Moylan Seeking to Ban Terror Suspects and Felons from Buying and Possessing Firearms
12/15/2015“When our commercial airline system was used to perpetrate the deadliest terrorist attack on American soil, we responded with increased security to prevent another attack,” Moylan said. “In light of the multiple acts of terrorism that have occurred using firearms, it’s time to take further action to keep our communities safe from more violence.”
House Bill 4359 requires the Illinois State Police to conduct a search of the FBI’s Terrorist Watchlist to identify whether an individual attempting to obtain a FOID Card is on the list. Any individual on the list will not be issued a card.
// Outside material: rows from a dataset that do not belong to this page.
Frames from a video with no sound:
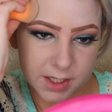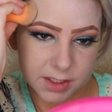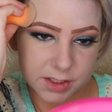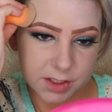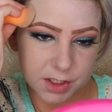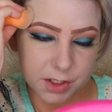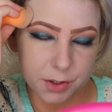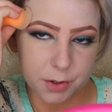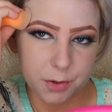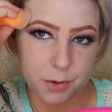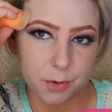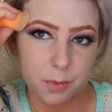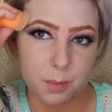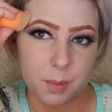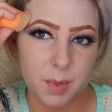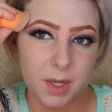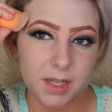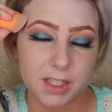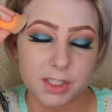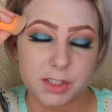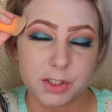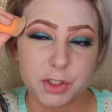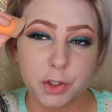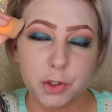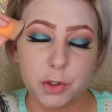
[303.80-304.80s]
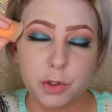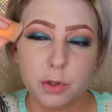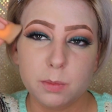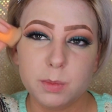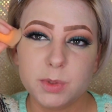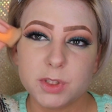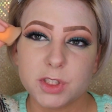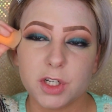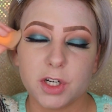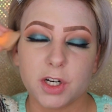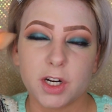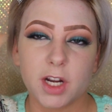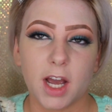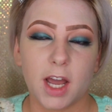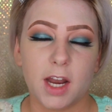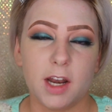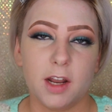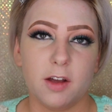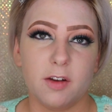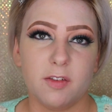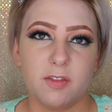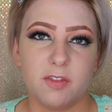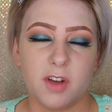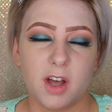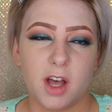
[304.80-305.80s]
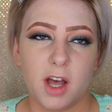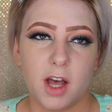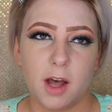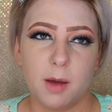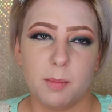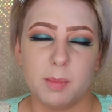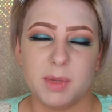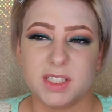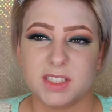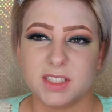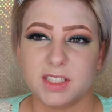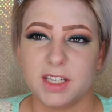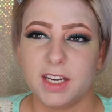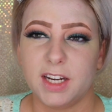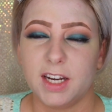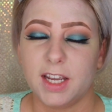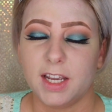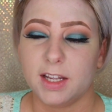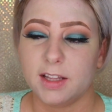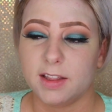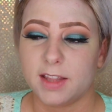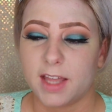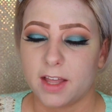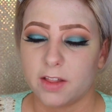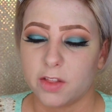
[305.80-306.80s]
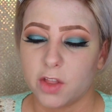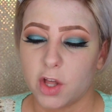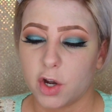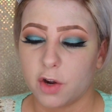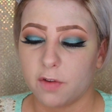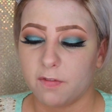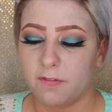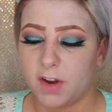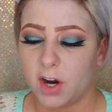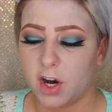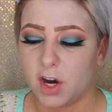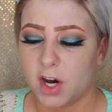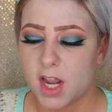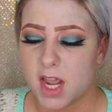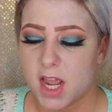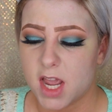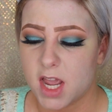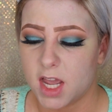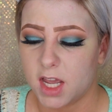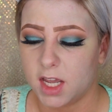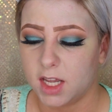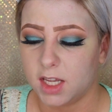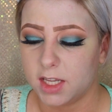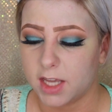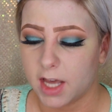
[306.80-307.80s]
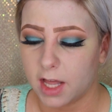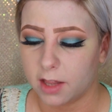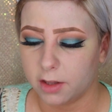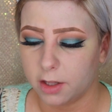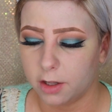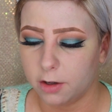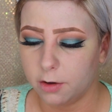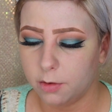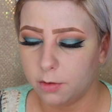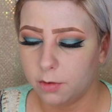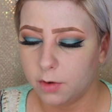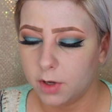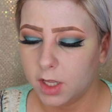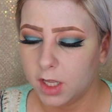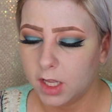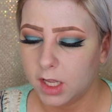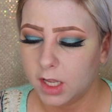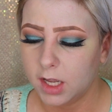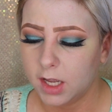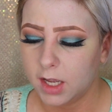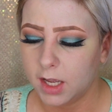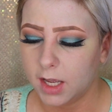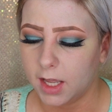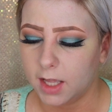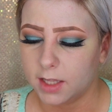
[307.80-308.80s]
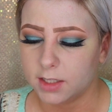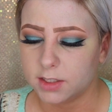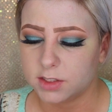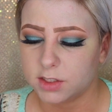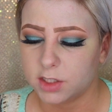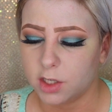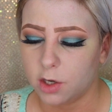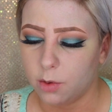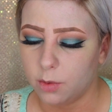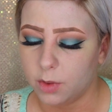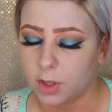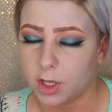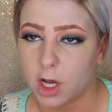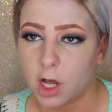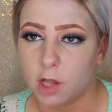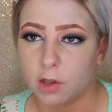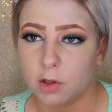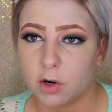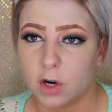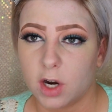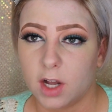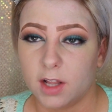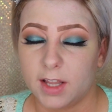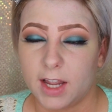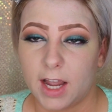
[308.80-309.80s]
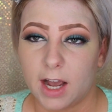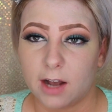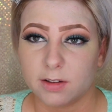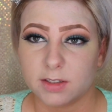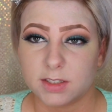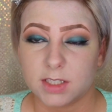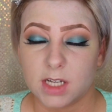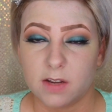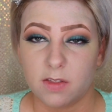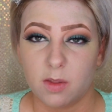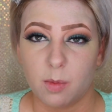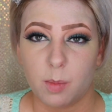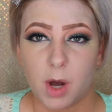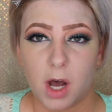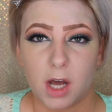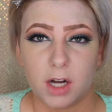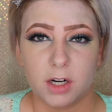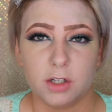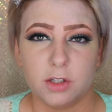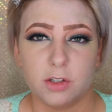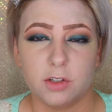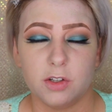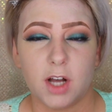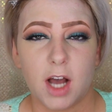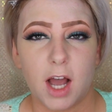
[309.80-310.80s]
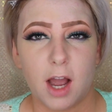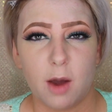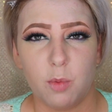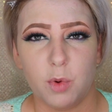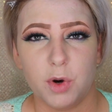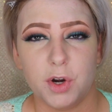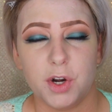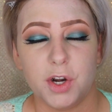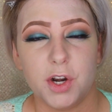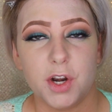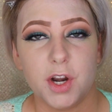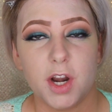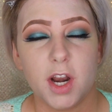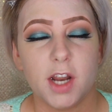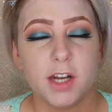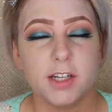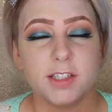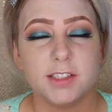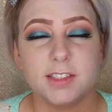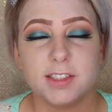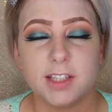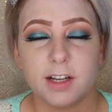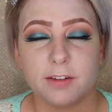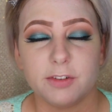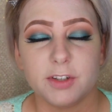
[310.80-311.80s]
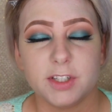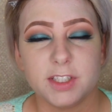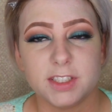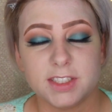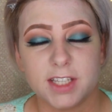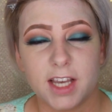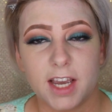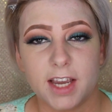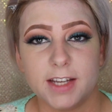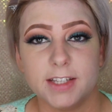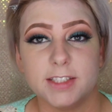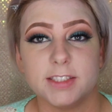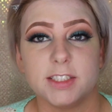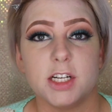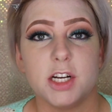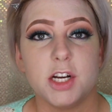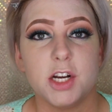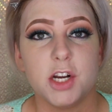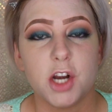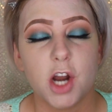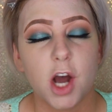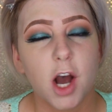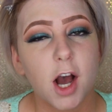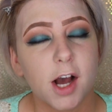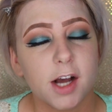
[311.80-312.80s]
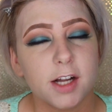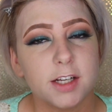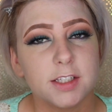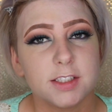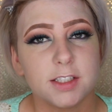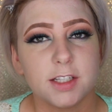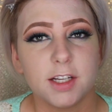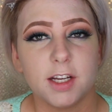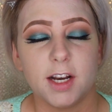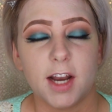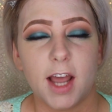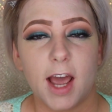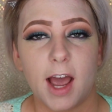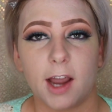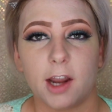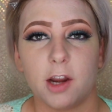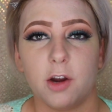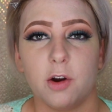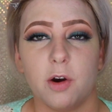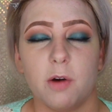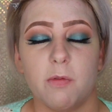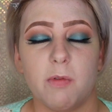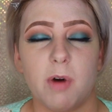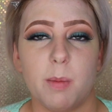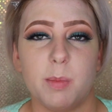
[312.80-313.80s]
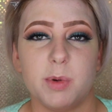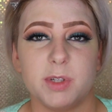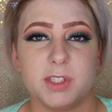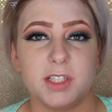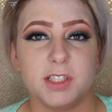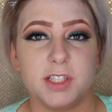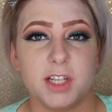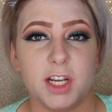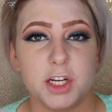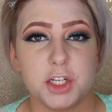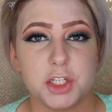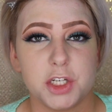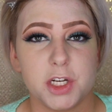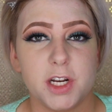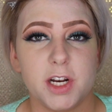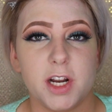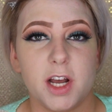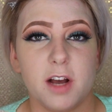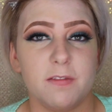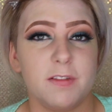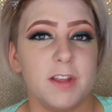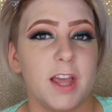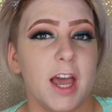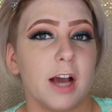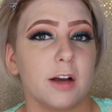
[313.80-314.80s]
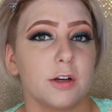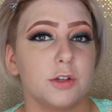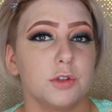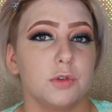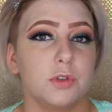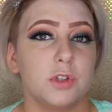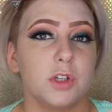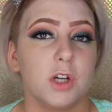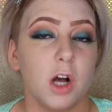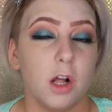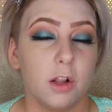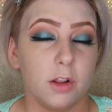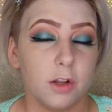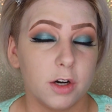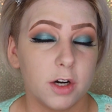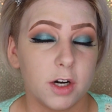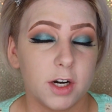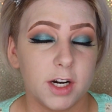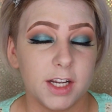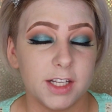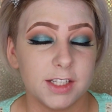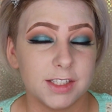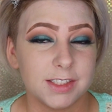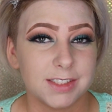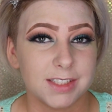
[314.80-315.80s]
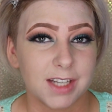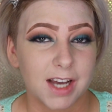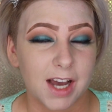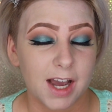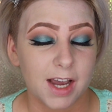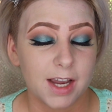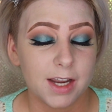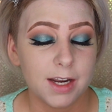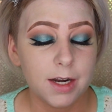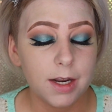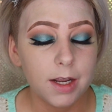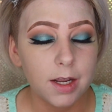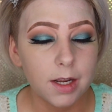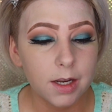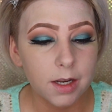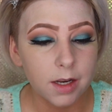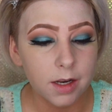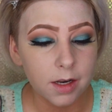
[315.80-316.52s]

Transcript: good too, but the tubes are kind of misleading. They look very yellow. So the color on the outside of the bottle, I would definitely say, is not an accurate representation of the actual color inside.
The bill also allows the State Police to conduct a retroactive search and revoke existing FOID Cards, along with any weapons, issued to suspected terrorists.
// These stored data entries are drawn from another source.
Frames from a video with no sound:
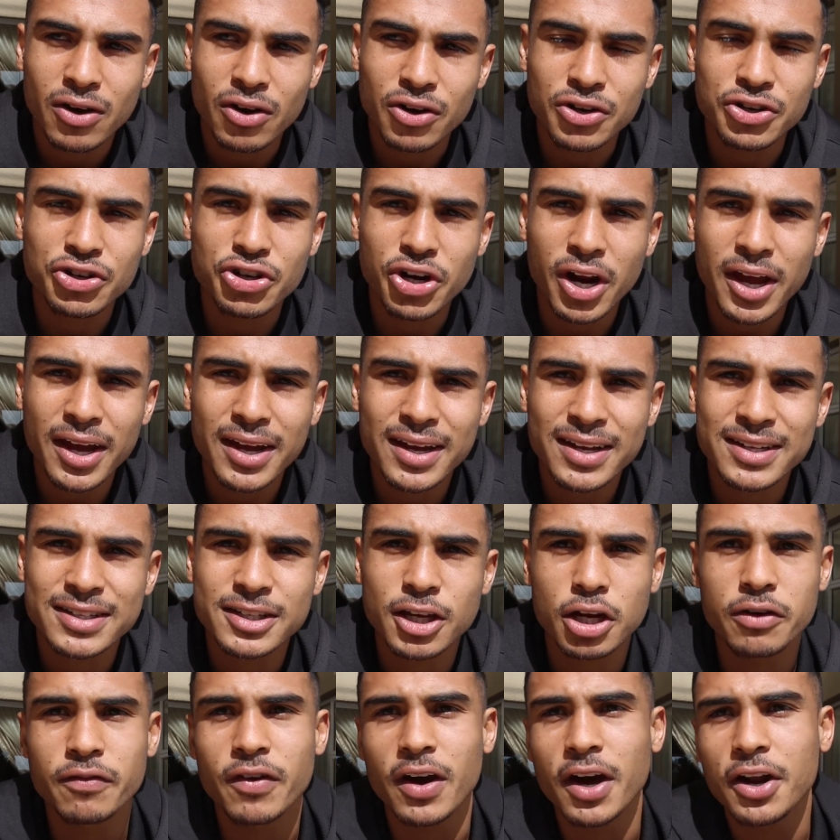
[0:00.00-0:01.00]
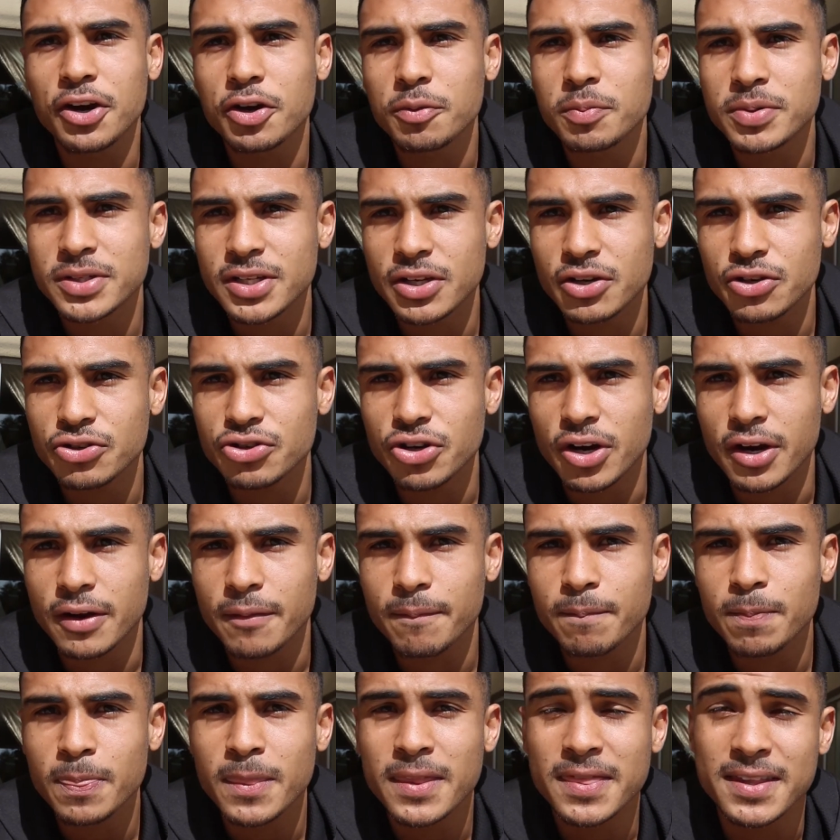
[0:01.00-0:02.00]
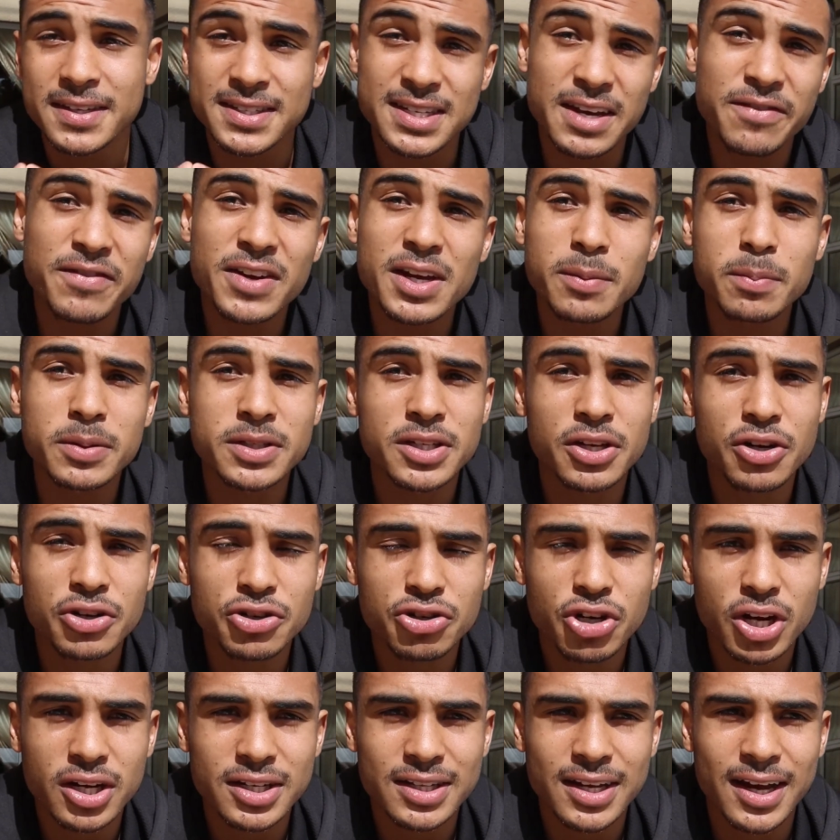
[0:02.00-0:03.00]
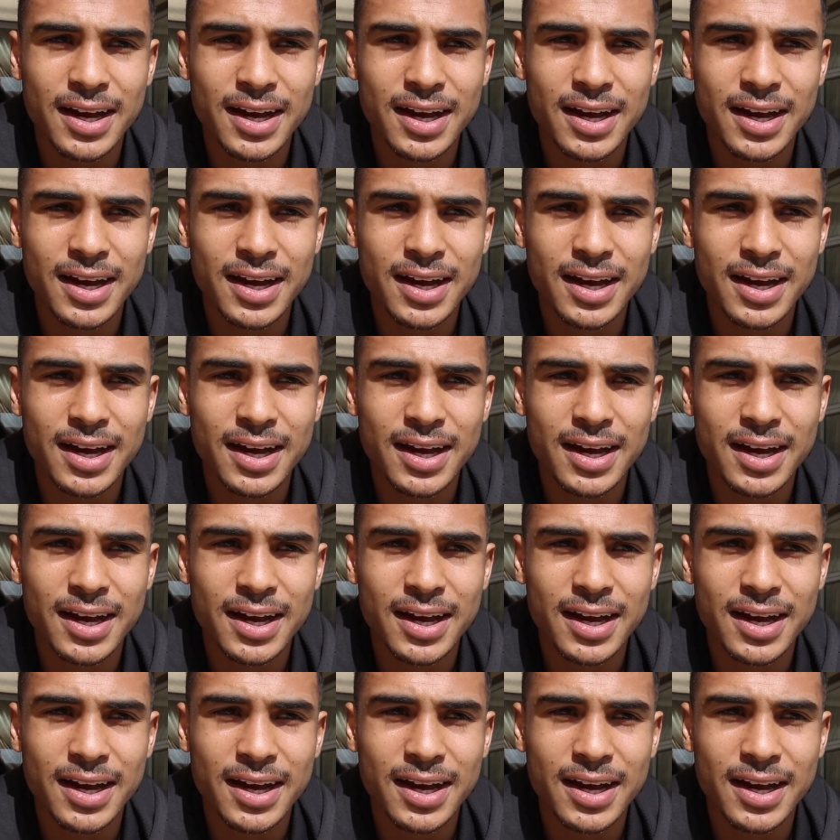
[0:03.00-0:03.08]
on track instead of 100% on track. The 70% on track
The bill will strengthen current law by requiring law enforcement officers to remove firearms illegally in the possession of convicted felons. Law enforcement officers will also have to remove firearms from the possession of individuals who have had their FOID Card revoked for other reasons, including domestic violence charges and mental health problems. Under current law, it is illegal for these individuals to own firearms, but they are expected to voluntarily turn over their weapons. Under this proposal, law enforcement will be required to remove firearms from their possession.
In the past several years there have been several mass shootings committed by individuals proclaiming allegiance to terrorism. In 2009, a shooter open fired at Fort Hood, Texas, killing 13 people and injuring 30 others. Earlier this year, mass shootings motivated by terrorism occurred in Tennessee and California, killing a total of 19 people.
Under current law, an individual with known connections to terrorist organizations can walk into a gun shop and legally purchase weapons. Many suspects on the FBI’s terrorist watchlist are prohibited from flying on airplanes, but those same individuals are allowed to purchase an unlimited amount of firearms and ammunition. Federal law already prohibits felons, domestic abusers and people with specific kinds of mental health histories from purchasing a gun, but not terrorist suspects.
The Government Accountability Office found that between 2004 and 2014, suspected terrorists successfully purchased over 2,000 guns from American dealers. According to the report, they were able to successfully purchase guns from these dealers 91 percent of the time. Efforts in Congress to ban these sales have stalled. Earlier this year, bills were introduced in both the U.S. House and Senate to ban these sales, but neither bill advanced pass committee.
“It’s deplorable that Congress has been unable to act on this common sense measure to keep us safe from terrorist attacks,” said Moylan. “It’s important that we do all we can at the state level to prevent terrorist-inspired mass shootings here in Illinois.”